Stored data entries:

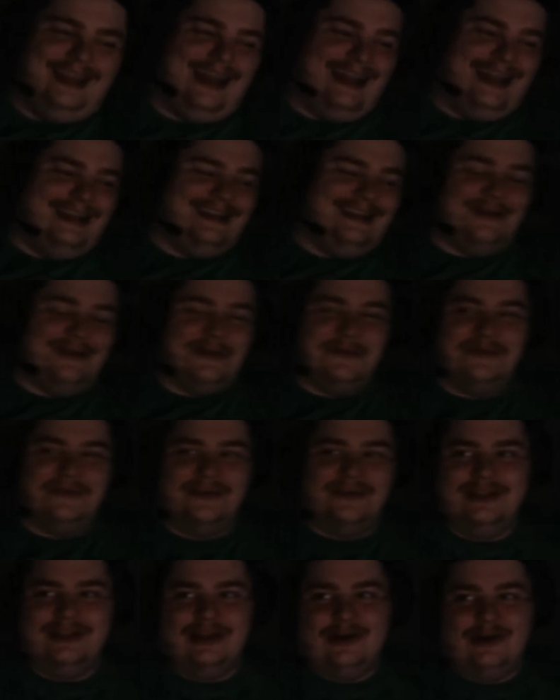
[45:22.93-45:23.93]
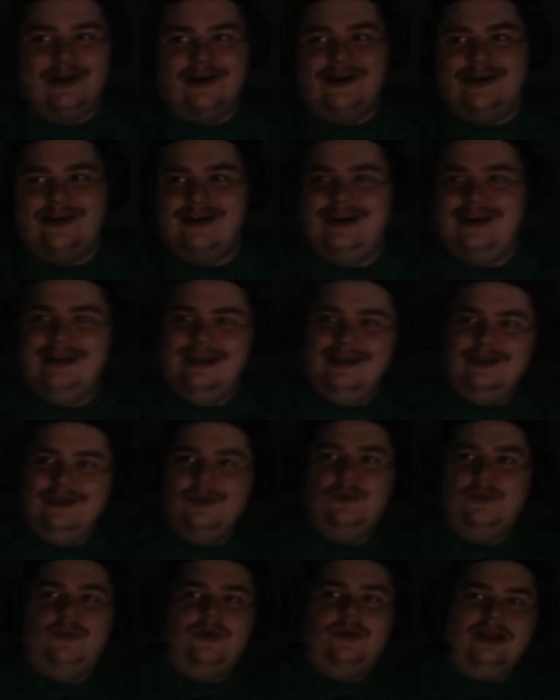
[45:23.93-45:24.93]
Yeah, no, you really are.
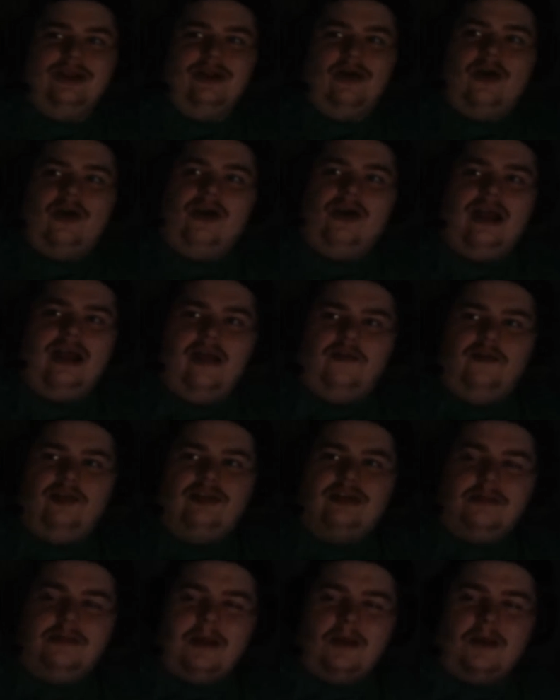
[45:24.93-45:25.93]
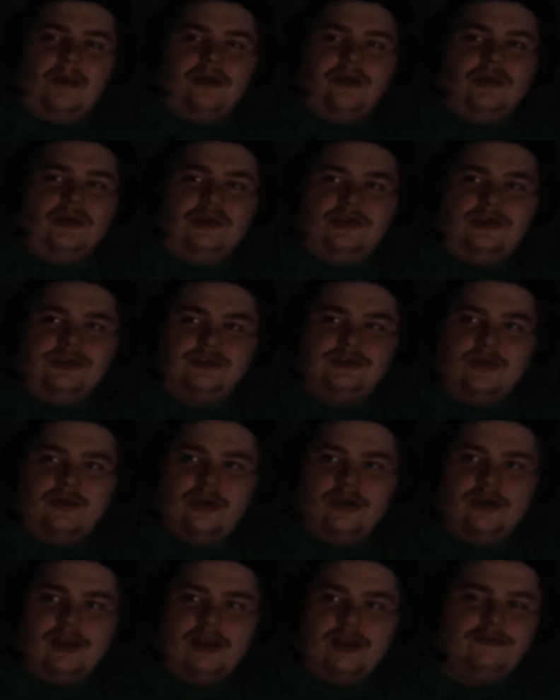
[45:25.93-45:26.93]
You really are. Every time I rate you on
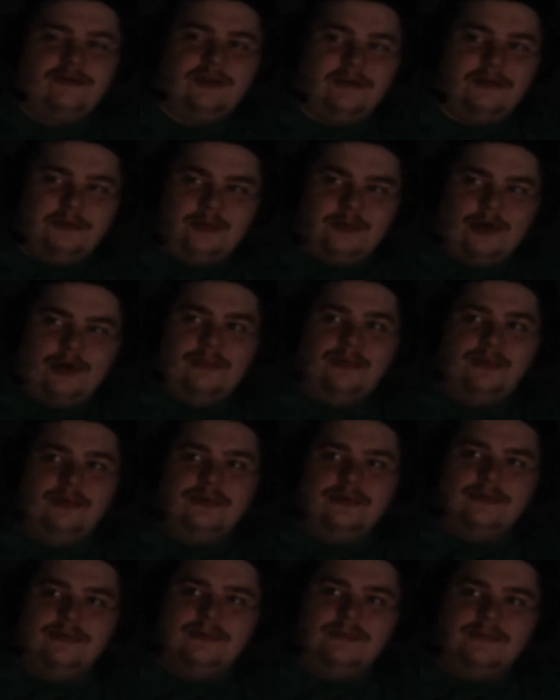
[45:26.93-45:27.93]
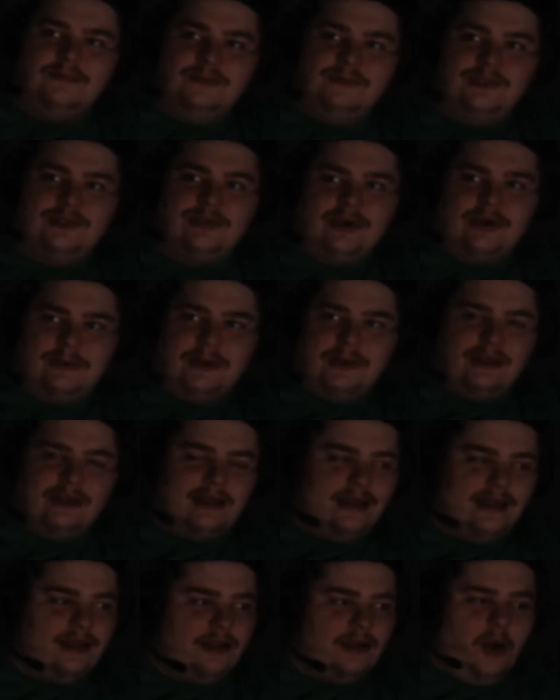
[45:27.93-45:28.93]
Discord, you have the purple streaming
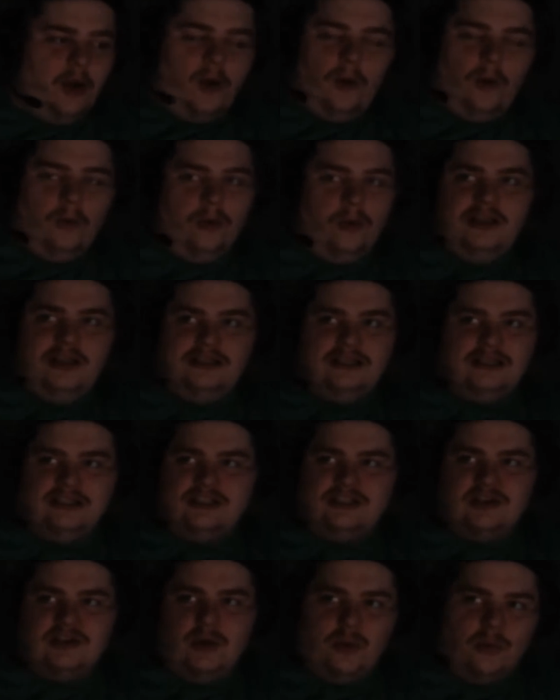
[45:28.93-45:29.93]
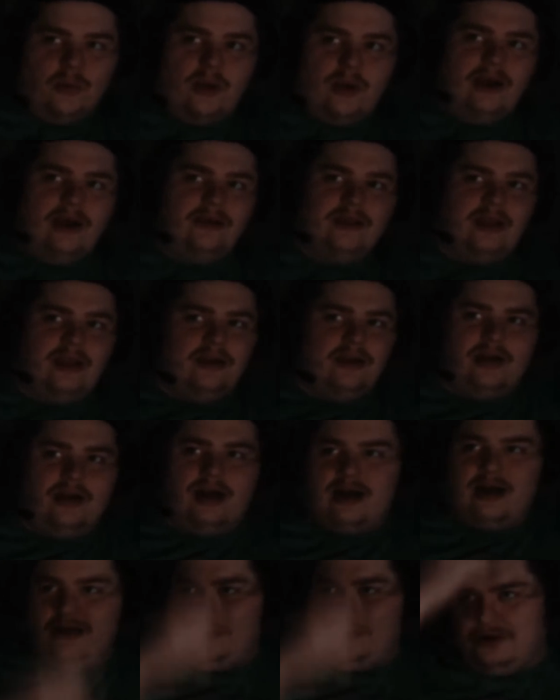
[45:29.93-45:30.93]
thing. Always. Yes. It's so rare that you're
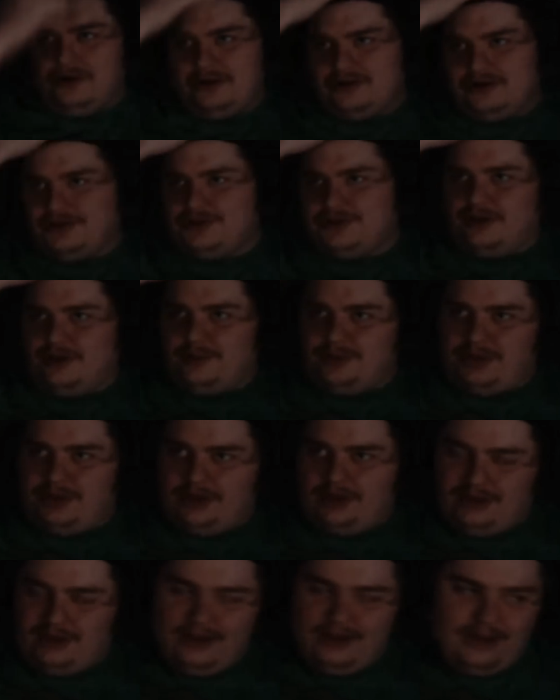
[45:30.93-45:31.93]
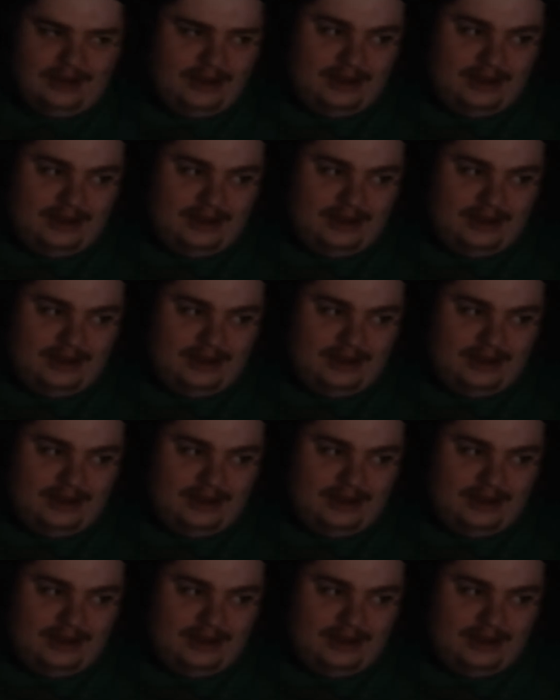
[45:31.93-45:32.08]
not streaming.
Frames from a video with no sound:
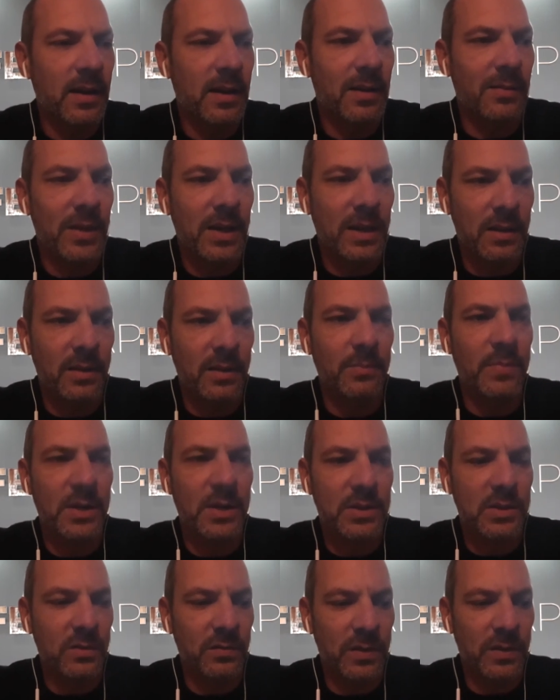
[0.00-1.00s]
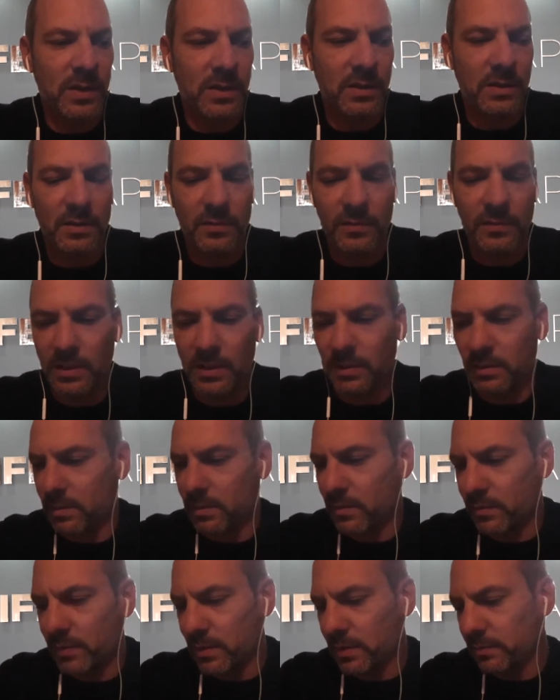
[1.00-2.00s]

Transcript: in the midst of the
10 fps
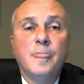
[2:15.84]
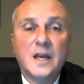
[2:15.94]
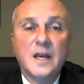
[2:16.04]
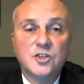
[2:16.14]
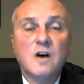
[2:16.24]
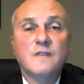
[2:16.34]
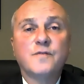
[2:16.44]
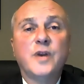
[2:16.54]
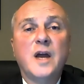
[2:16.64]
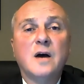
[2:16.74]
That's all
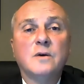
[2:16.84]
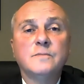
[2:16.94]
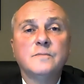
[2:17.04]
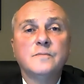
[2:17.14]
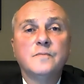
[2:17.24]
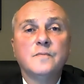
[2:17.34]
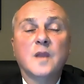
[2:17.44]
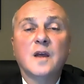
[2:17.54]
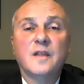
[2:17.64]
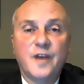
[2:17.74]
for now.
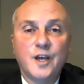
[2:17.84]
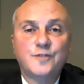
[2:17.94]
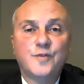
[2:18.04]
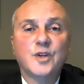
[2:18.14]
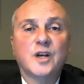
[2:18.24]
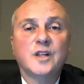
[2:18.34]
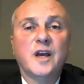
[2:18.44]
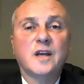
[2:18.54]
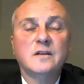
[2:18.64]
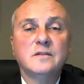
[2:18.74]
Thanks for the click.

EXERCISE OBJECTIVE →
Would you return the entries verbatim, minus any images?

ANSWER FOR THIS EXERCISE →
[45:22.93-45:23.93]
[45:23.93-45:24.93]
Yeah, no, you really are.
[45:24.93-45:25.93]
[45:25.93-45:26.93]
You really are. Every time I rate you on
[45:26.93-45:27.93]
[45:27.93-45:28.93]
Discord, you have the purple streaming
[45:28.93-45:29.93]
[45:29.93-45:30.93]
thing. Always. Yes. It's so rare that you're
[45:30.93-45:31.93]
[45:31.93-45:32.08]
not streaming.
Frames from a video with no sound:
[0.00-1.00s]
[1.00-2.00s]

Transcript: in the midst of the
10 fps
[2:15.84]
[2:15.94]
[2:16.04]
[2:16.14]
[2:16.24]
[2:16.34]
[2:16.44]
[2:16.54]
[2:16.64]
[2:16.74]
That's all
[2:16.84]
[2:16.94]
[2:17.04]
[2:17.14]
[2:17.24]
[2:17.34]
[2:17.44]
[2:17.54]
[2:17.64]
[2:17.74]
for now.
[2:17.84]
[2:17.94]
[2:18.04]
[2:18.14]
[2:18.24]
[2:18.34]
[2:18.44]
[2:18.54]
[2:18.64]
[2:18.74]
Thanks for the click.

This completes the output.